_LISTED RECORDS:_
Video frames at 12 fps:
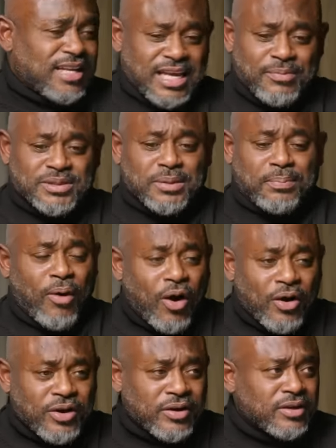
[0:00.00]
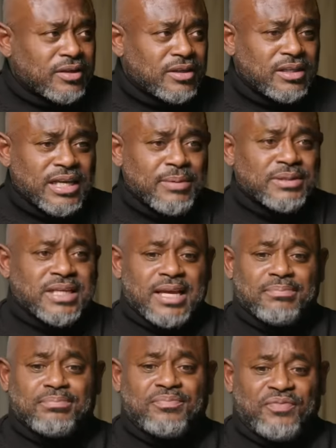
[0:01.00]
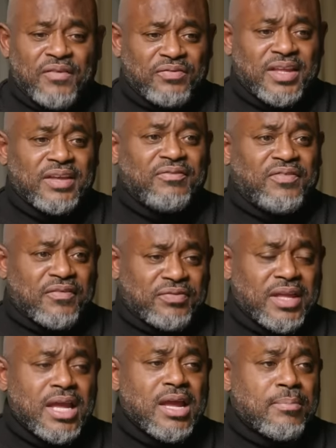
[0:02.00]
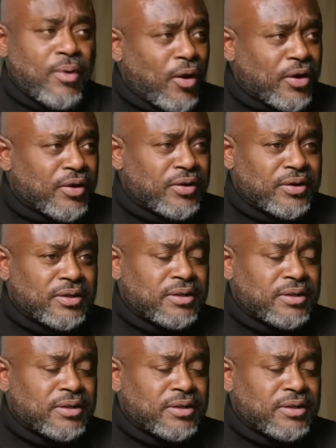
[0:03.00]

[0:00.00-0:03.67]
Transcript: he was a partner. He was a 50 50 partner.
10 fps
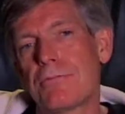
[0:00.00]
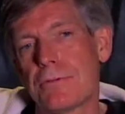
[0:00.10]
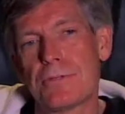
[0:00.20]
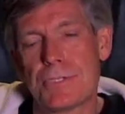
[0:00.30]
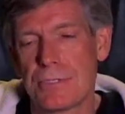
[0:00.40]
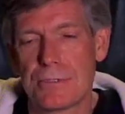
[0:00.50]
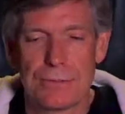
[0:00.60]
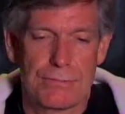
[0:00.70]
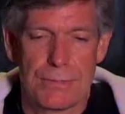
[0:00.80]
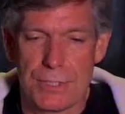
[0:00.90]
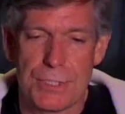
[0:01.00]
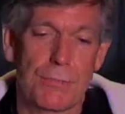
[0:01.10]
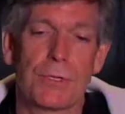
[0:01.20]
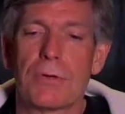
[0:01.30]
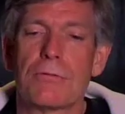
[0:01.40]
fills in a
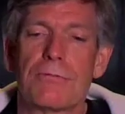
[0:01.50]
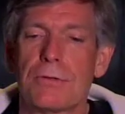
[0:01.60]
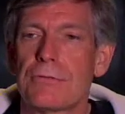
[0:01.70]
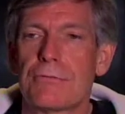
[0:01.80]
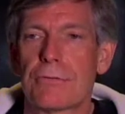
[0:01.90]
zip code field,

_THE PROBLEM:_
For the records above, give every line again exactly and skip the pictures.

_SOLUTION TO THIS PROBLEM:_
Video frames at 12 fps:
[0:00.00]
[0:01.00]
[0:02.00]
[0:03.00]

[0:00.00-0:03.67]
Transcript: he was a partner. He was a 50 50 partner.
10 fps
[0:00.00]
[0:00.10]
[0:00.20]
[0:00.30]
[0:00.40]
[0:00.50]
[0:00.60]
[0:00.70]
[0:00.80]
[0:00.90]
[0:01.00]
[0:01.10]
[0:01.20]
[0:01.30]
[0:01.40]
fills in a
[0:01.50]
[0:01.60]
[0:01.70]
[0:01.80]
[0:01.90]
zip code field,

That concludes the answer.